## Supplied records
Segment Open
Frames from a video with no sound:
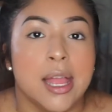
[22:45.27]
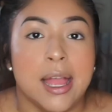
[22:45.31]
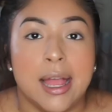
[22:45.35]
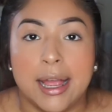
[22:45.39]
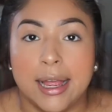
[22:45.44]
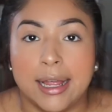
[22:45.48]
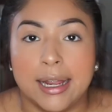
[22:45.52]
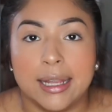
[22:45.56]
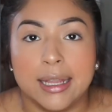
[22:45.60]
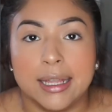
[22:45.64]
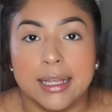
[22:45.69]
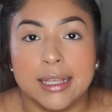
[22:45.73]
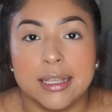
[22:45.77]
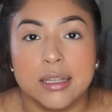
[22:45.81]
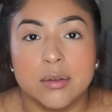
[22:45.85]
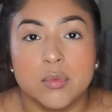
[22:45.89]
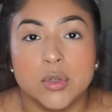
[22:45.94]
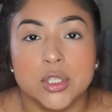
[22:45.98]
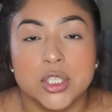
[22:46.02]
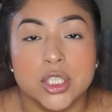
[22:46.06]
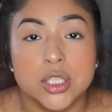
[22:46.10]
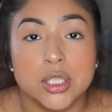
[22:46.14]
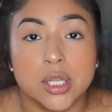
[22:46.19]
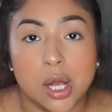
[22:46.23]
highlight,
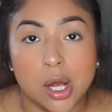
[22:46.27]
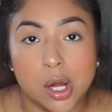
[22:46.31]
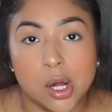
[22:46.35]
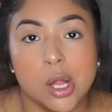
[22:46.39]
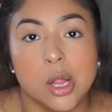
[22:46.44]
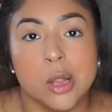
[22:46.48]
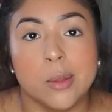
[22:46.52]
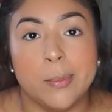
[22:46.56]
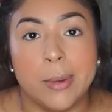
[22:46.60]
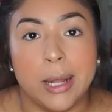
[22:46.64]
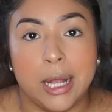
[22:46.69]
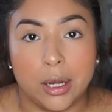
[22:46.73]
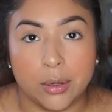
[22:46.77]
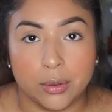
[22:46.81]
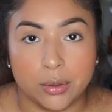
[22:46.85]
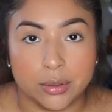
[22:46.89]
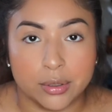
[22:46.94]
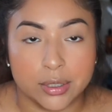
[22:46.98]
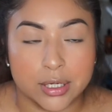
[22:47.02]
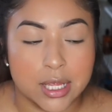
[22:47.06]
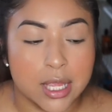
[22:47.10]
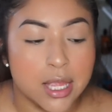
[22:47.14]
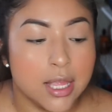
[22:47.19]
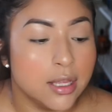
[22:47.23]
which is all
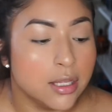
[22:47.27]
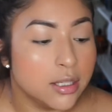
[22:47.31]
powdery.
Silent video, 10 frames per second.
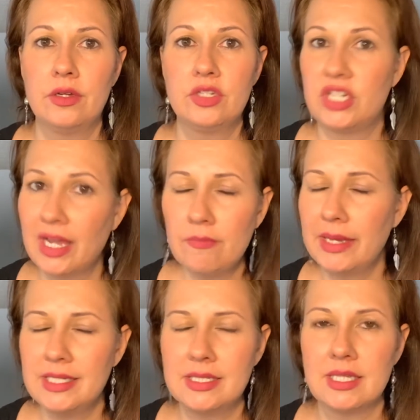Check
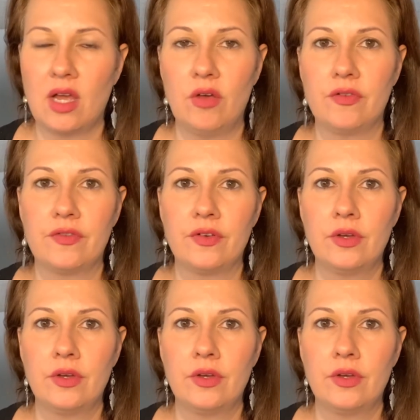myself.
Segment Closed
## Exercise objective
Transcribe every entry exactly, omitting pictures.

## Answer section
Frames from a video with no sound:
[22:45.27]
[22:45.31]
[22:45.35]
[22:45.39]
[22:45.44]
[22:45.48]
[22:45.52]
[22:45.56]
[22:45.60]
[22:45.64]
[22:45.69]
[22:45.73]
[22:45.77]
[22:45.81]
[22:45.85]
[22:45.89]
[22:45.94]
[22:45.98]
[22:46.02]
[22:46.06]
[22:46.10]
[22:46.14]
[22:46.19]
[22:46.23]
highlight,
[22:46.27]
[22:46.31]
[22:46.35]
[22:46.39]
[22:46.44]
[22:46.48]
[22:46.52]
[22:46.56]
[22:46.60]
[22:46.64]
[22:46.69]
[22:46.73]
[22:46.77]
[22:46.81]
[22:46.85]
[22:46.89]
[22:46.94]
[22:46.98]
[22:47.02]
[22:47.06]
[22:47.10]
[22:47.14]
[22:47.19]
[22:47.23]
which is all
[22:47.27]
[22:47.31]
powdery.
Silent video, 10 frames per second.
Check
myself.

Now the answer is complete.